▽

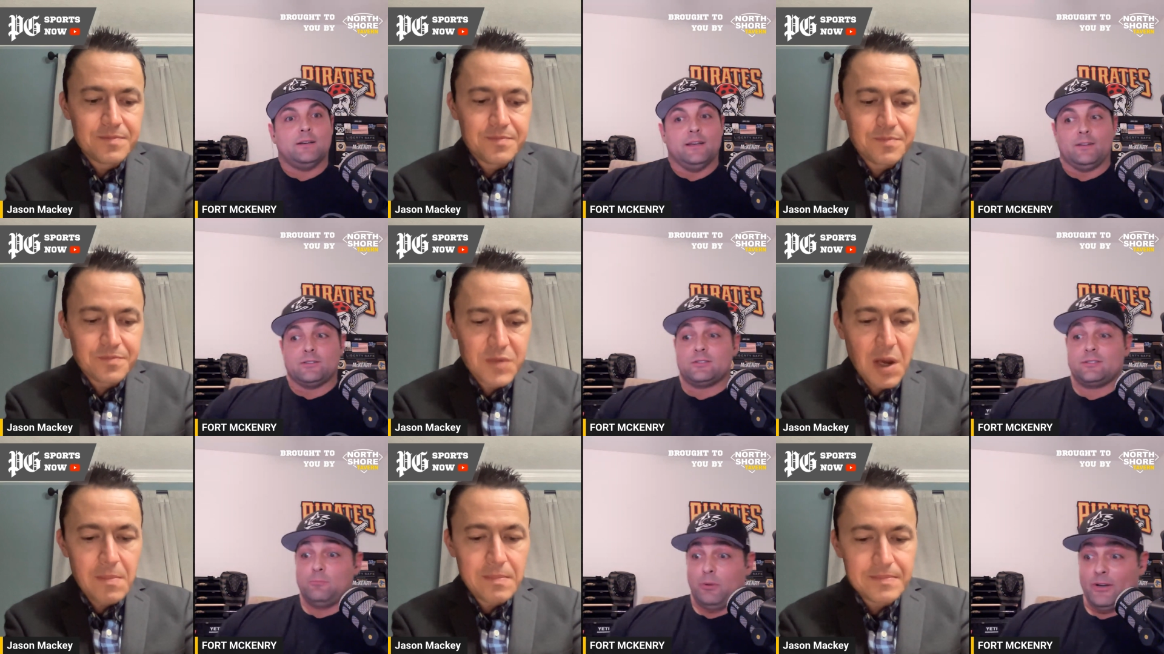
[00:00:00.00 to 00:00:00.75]
Speaker 1: And there's
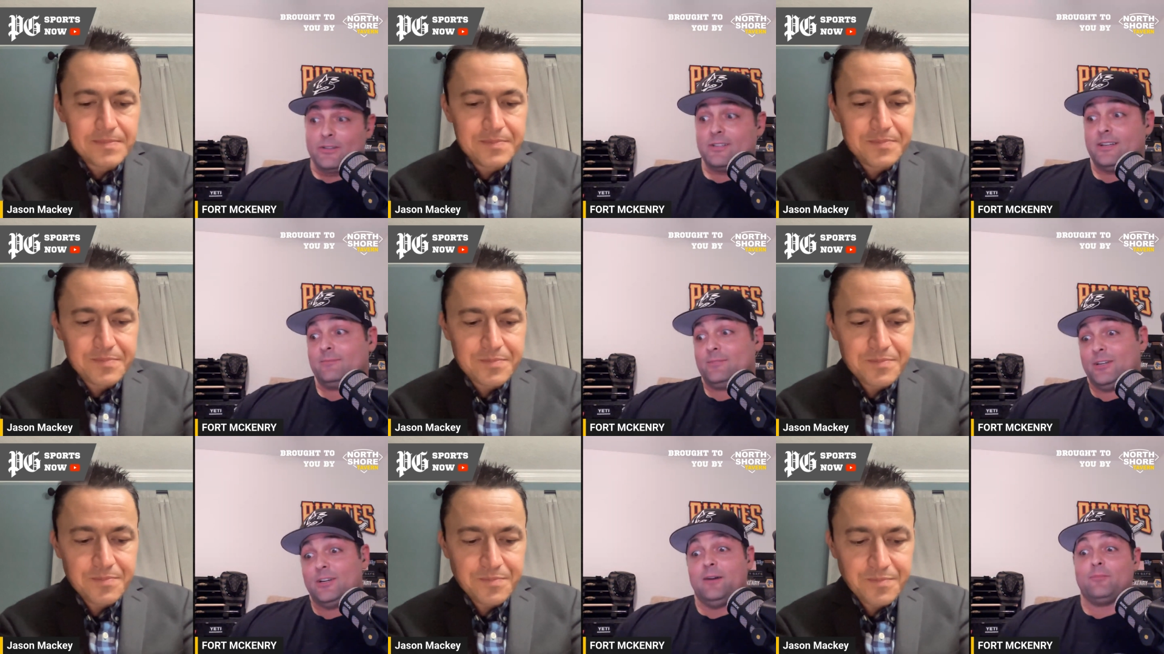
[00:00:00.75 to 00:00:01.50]
yep. players that
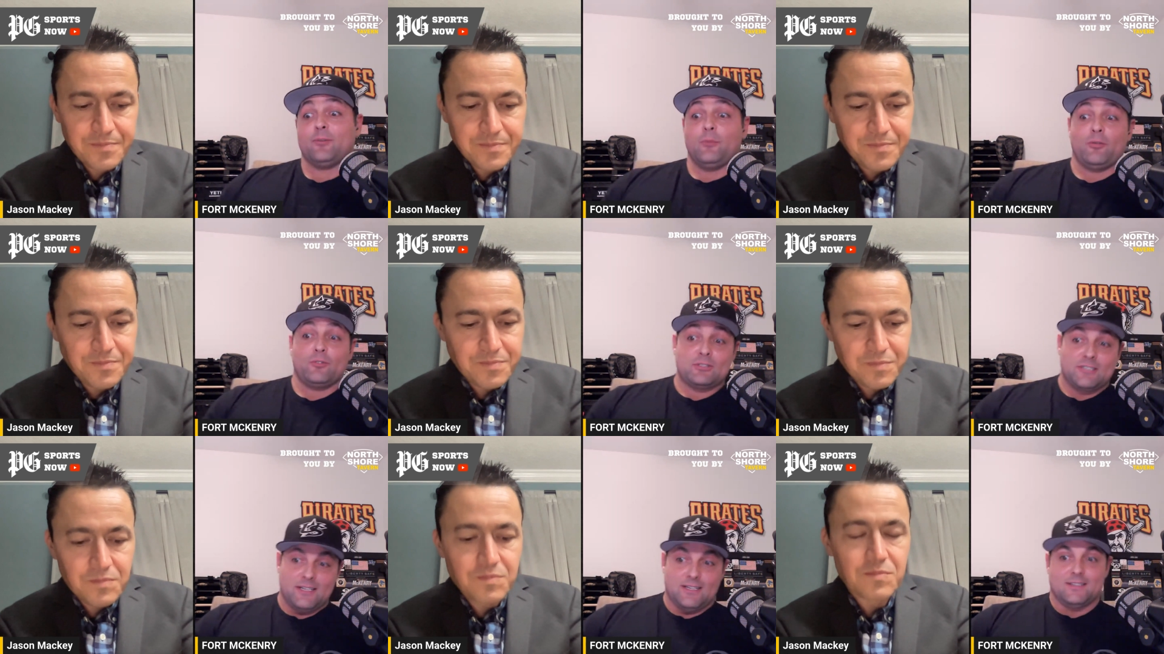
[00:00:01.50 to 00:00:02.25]
could come from
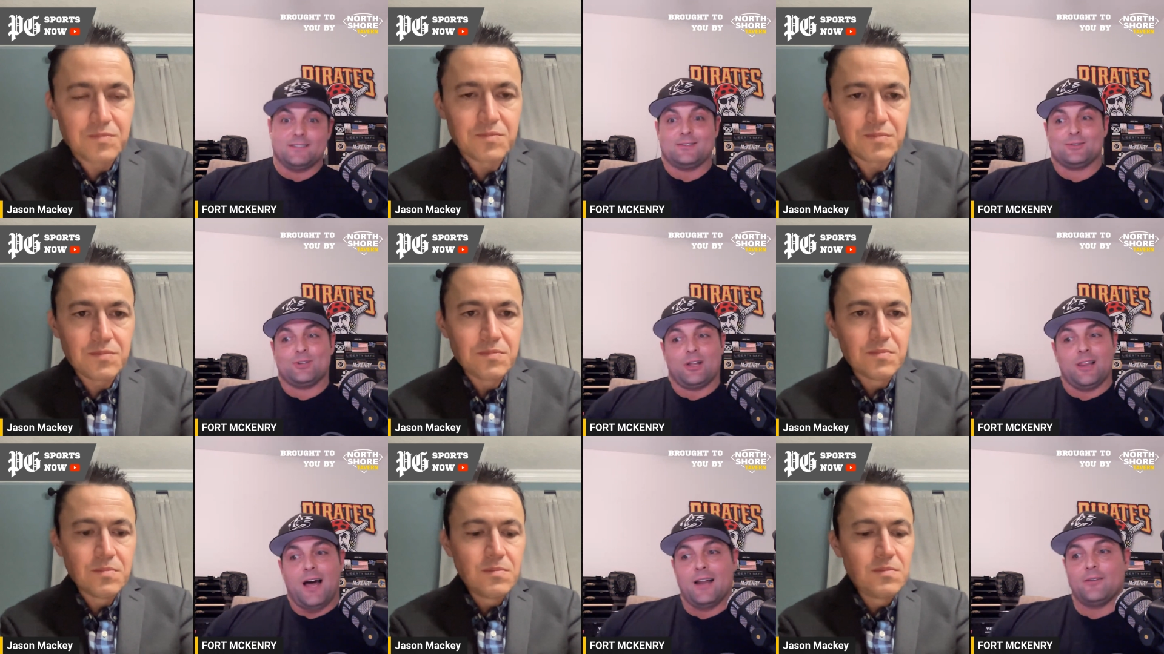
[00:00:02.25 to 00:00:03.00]
overseas. There's a
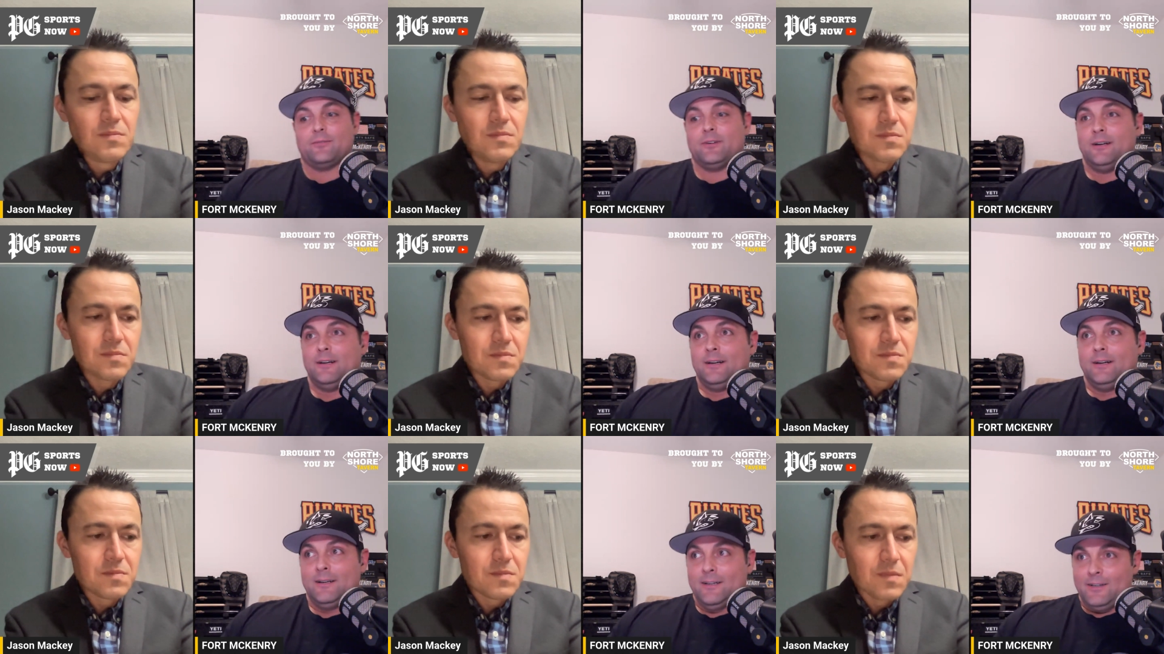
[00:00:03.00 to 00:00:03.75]
lot of,
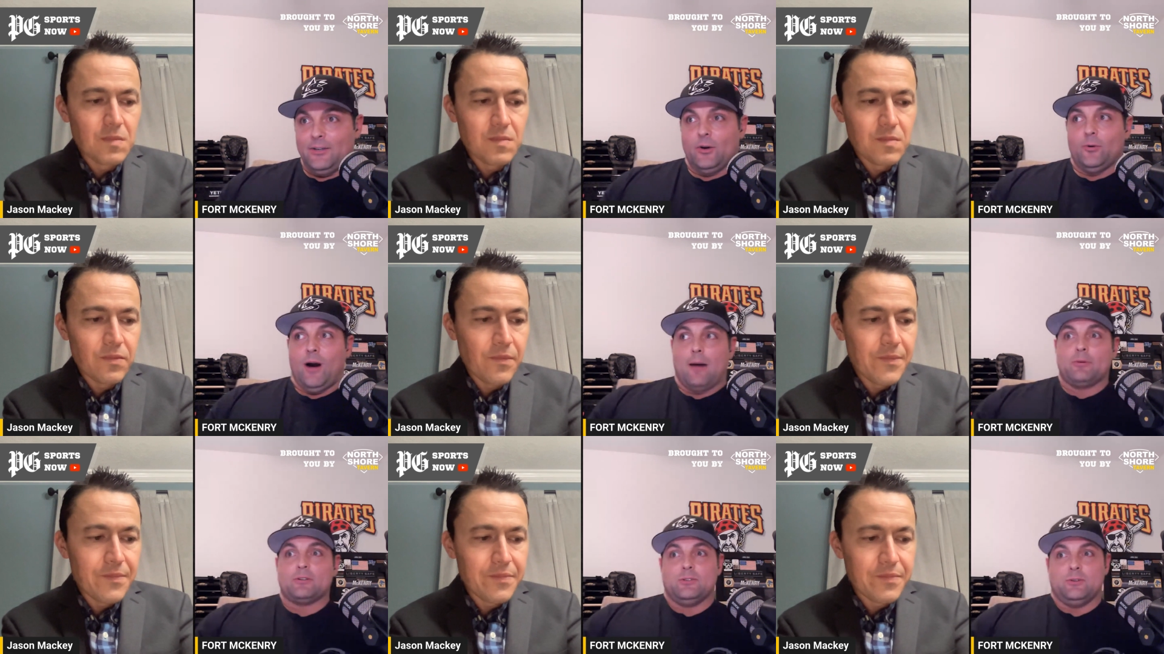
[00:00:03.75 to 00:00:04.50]
you know,
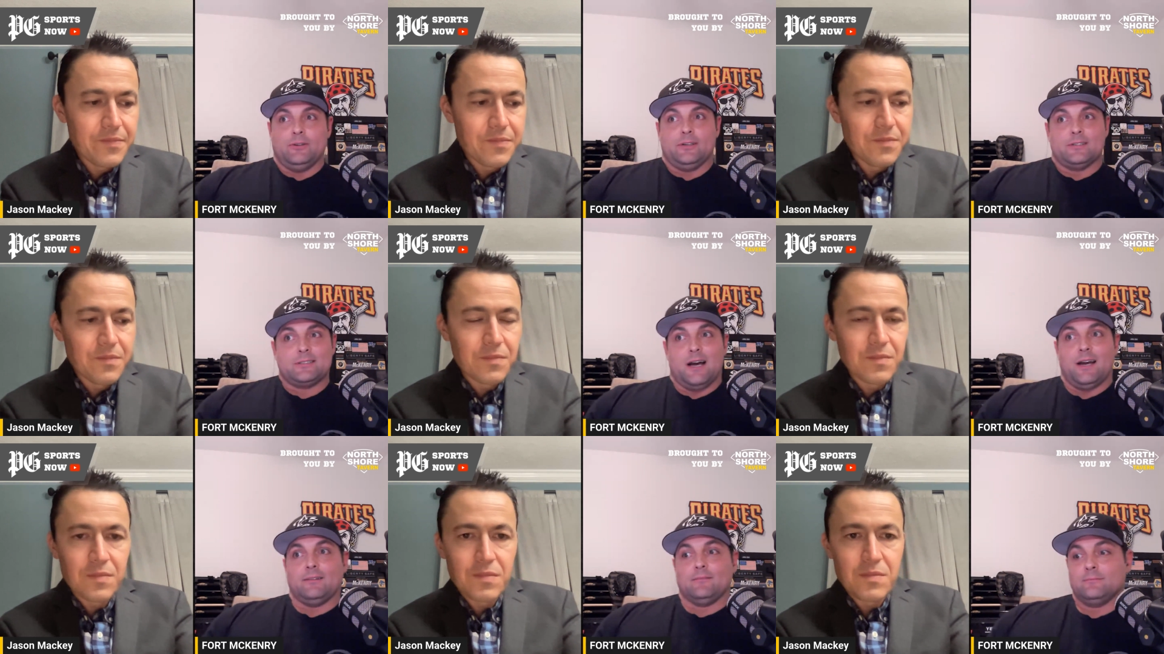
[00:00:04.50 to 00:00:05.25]
opportunity to
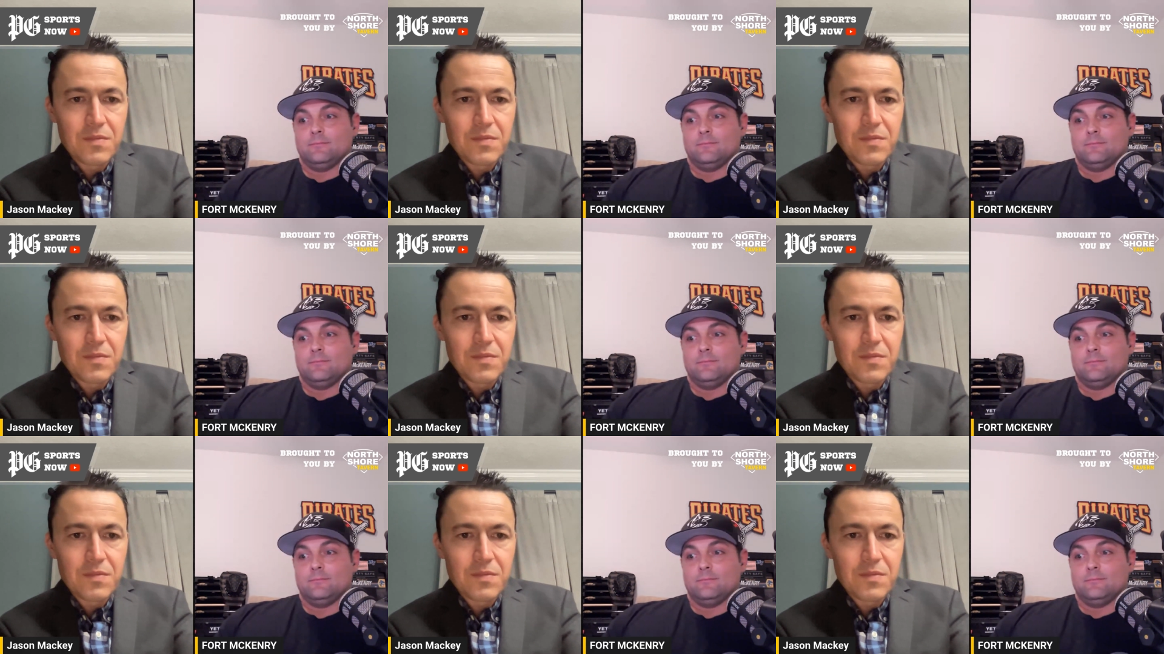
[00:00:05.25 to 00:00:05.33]
sign,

△

_What is being asked_. Lines from the one that holds "[00:00:01.50 to 00:00:02.25]" through the final line of the material are to be duplicated exactly; no pictures belong in the copy.

_Answer to the problem_.
[00:00:01.50 to 00:00:02.25]
could come from
[00:00:02.25 to 00:00:03.00]
overseas. There's a
[00:00:03.00 to 00:00:03.75]
lot of,
[00:00:03.75 to 00:00:04.50]
you know,
[00:00:04.50 to 00:00:05.25]
opportunity to
[00:00:05.25 to 00:00:05.33]
sign,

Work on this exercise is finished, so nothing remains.